What is needed
The answer is a stretch of the material below, returned exactly: the line containing "[00:00:09.00 to 00:00:10.00]", the line containing "[00:00:00.00 to 00:00:14.40]", and all lines between.

Task input
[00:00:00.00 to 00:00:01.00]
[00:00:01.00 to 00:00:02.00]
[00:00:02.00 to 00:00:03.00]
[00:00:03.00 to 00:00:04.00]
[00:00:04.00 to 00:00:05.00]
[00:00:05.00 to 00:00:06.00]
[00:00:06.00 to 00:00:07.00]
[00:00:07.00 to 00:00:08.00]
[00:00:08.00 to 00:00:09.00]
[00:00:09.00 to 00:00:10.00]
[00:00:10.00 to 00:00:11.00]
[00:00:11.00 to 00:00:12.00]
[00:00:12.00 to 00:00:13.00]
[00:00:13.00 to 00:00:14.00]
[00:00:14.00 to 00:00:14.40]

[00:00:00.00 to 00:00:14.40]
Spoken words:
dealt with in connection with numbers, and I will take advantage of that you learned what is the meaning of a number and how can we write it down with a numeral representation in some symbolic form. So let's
==
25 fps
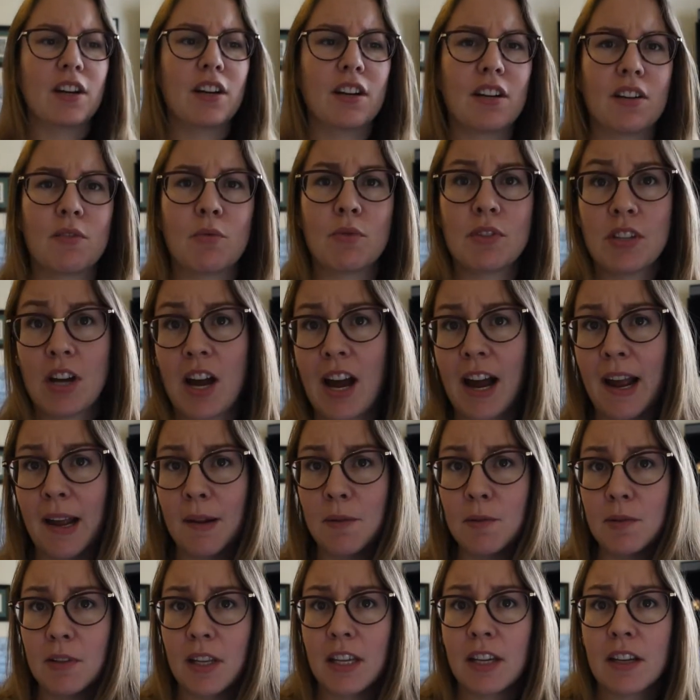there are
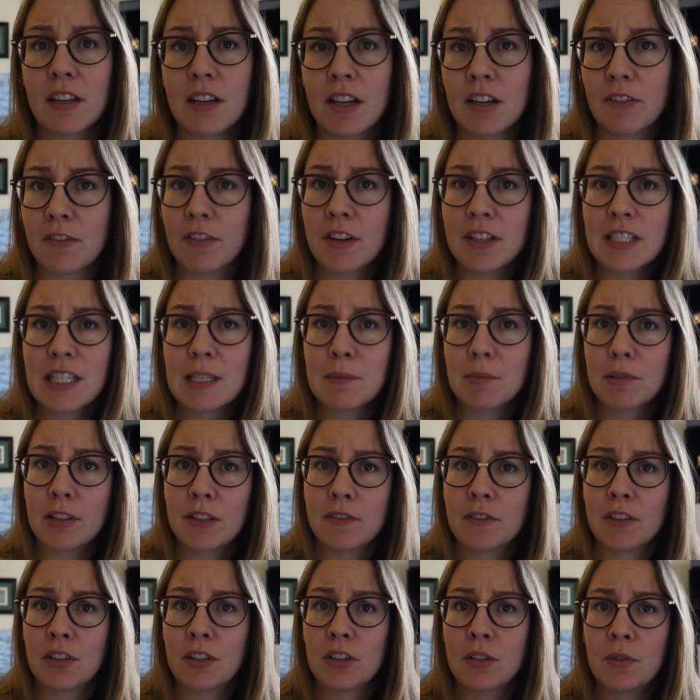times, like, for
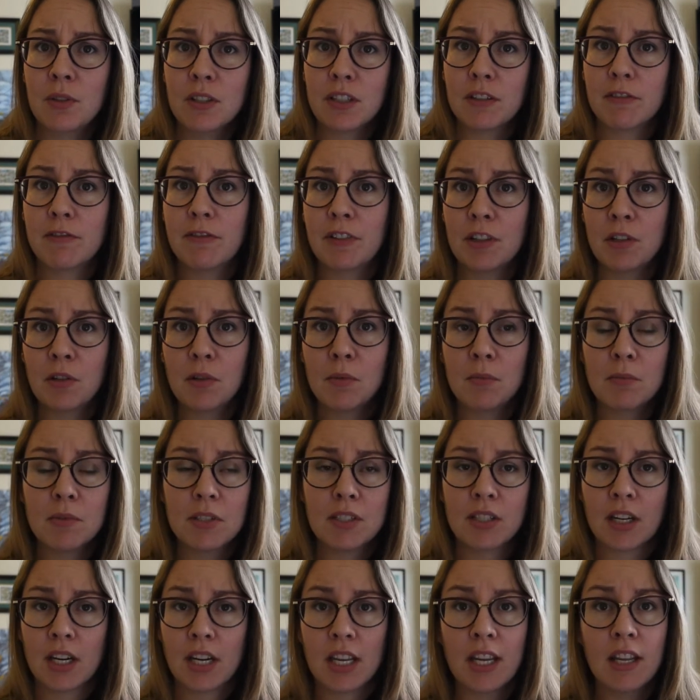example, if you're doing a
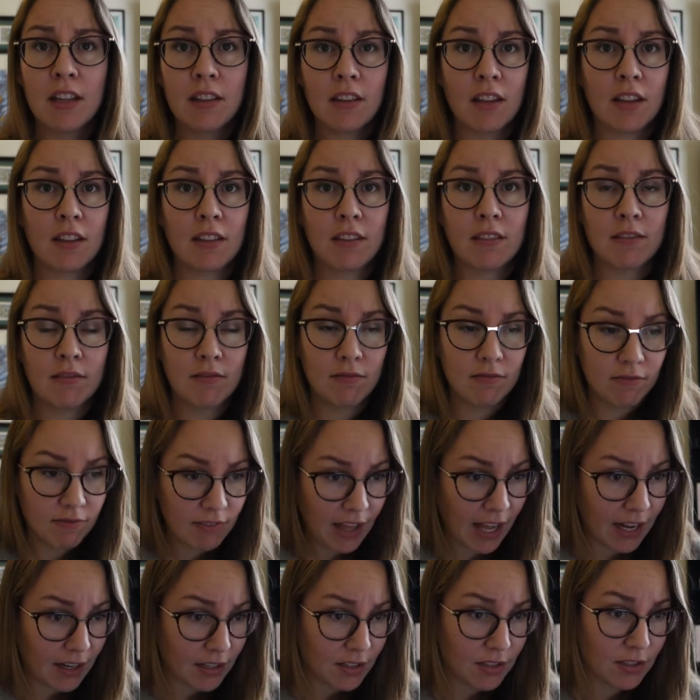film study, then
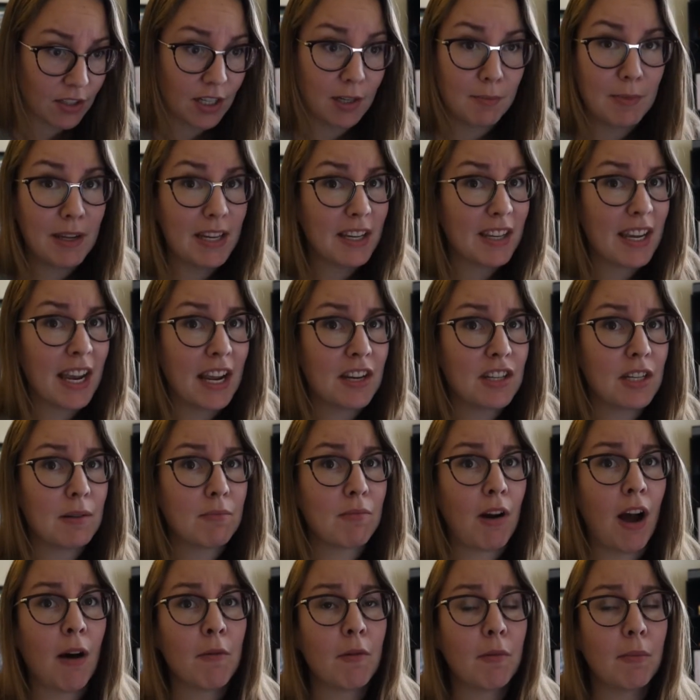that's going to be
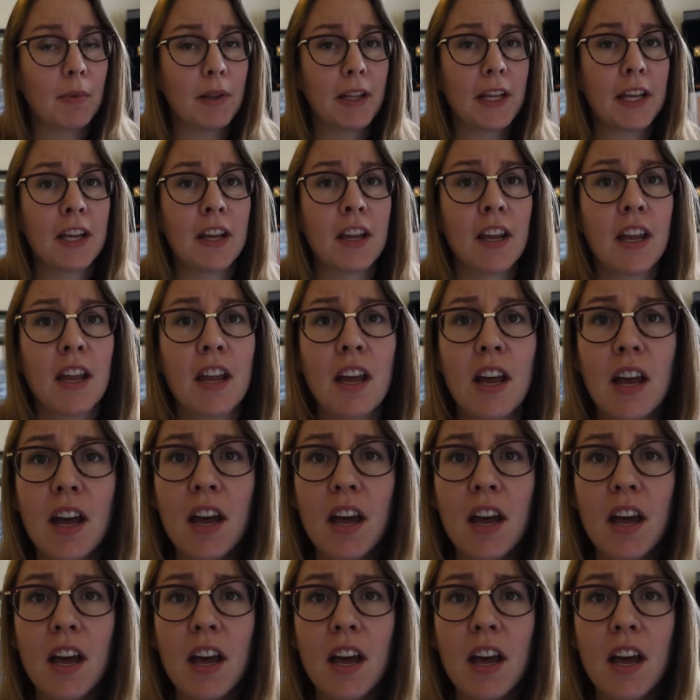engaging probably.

Reply
[00:00:09.00 to 00:00:10.00]
[00:00:10.00 to 00:00:11.00]
[00:00:11.00 to 00:00:12.00]
[00:00:12.00 to 00:00:13.00]
[00:00:13.00 to 00:00:14.00]
[00:00:14.00 to 00:00:14.40]

[00:00:00.00 to 00:00:14.40]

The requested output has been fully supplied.